Bref, les bévues ne manquent pas. La Constitution proclame tant de libertés qu'elle s'inscrit parfaitement dans la définition donnée il y a 150 ans par Thomas Macaulay, écrivain, philosophe et homme politique britannique, de la Constitution américaine: "Votre Constitution n'a que des voiles, et aucune ancre". Pour le Kosovo où il y a encore trop de fumée et d'étincelles, cela est extrêmement hardi.

Mais l'essentiel n'est même pas là. En fin de compte, les constitutions ne sont pas écrites pour être respectées: s'il en était ainsi, tous les gouvernements sans exception devraient commencer par s'emprisonner eux-mêmes, voire avec la totalité de leur peuple.
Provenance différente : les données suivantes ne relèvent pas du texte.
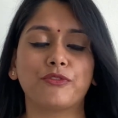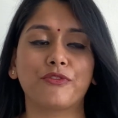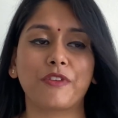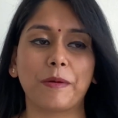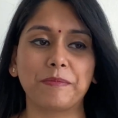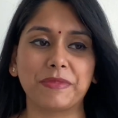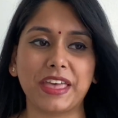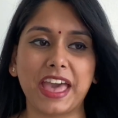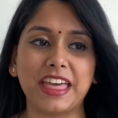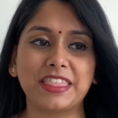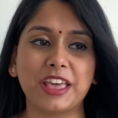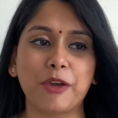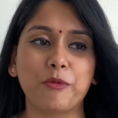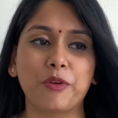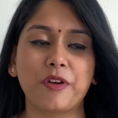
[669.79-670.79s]
from there
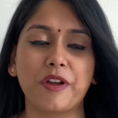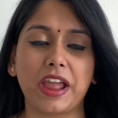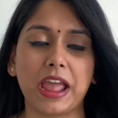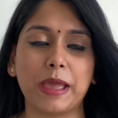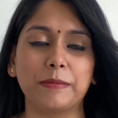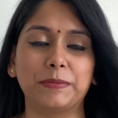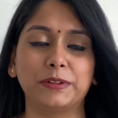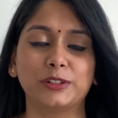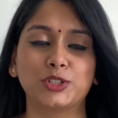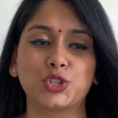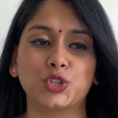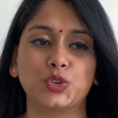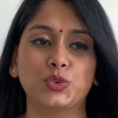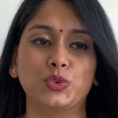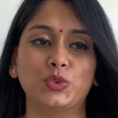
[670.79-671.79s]
they were able
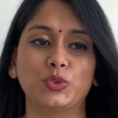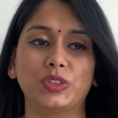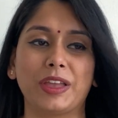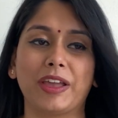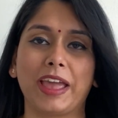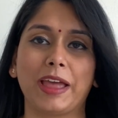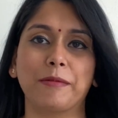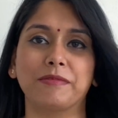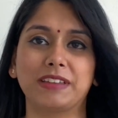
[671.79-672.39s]
to, they can,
Il s'agit d'autre chose. Une Constitution aussi parfaite est nécessaire aussi bien pour stimuler le processus de reconnaissance du Kosovo que pour assurer l'enregistrement international du nouvel Etat. Peter Feith, représentant de l'Union européenne au Kosovo, ne cache pas que l'UE espère recevoir, avant son entrée en vigueur le 15 juin, le mandat d'administration du Kosovo qui n'appartient, pour l'instant, qu'à la mission de l'ONU au Kosovo.

Il est difficile de se représenter comment cela pourra être fait. En effet, personne n'a annulé la résolution 1244 du Conseil de sécurité de l'ONU sur le Kosovo. Pristina est actuellement reconnu par 36 Etats. Washington et Bruxelles ont déjà compris qu'il était impossible d'atteindre l'objectif qu'ils s'étaient fixés d'attirer du côté du Kosovo la moitié des 192 membres de l'ONU avant septembre, où s'ouvrira une nouvelle session de l'Assemblée générale. L'accent est maintenant placé sur la "qualité". L'UE affirme que la reconnaissance du Kosovo par le seul G7 (le G8 moins la Russie) est une avancée colossale, car le Kosovo est à présent reconnu par un ensemble de pays qui produisent 65% du PIB mondial.

Bien entendu, un PIB est un PIB. Mais quand on commence à corriger le droit international au moyen du PIB, cela semble pour le moins étrange...

Les opinions exprimées dans cet article sont laissées à la stricte responsabilité de l'auteur.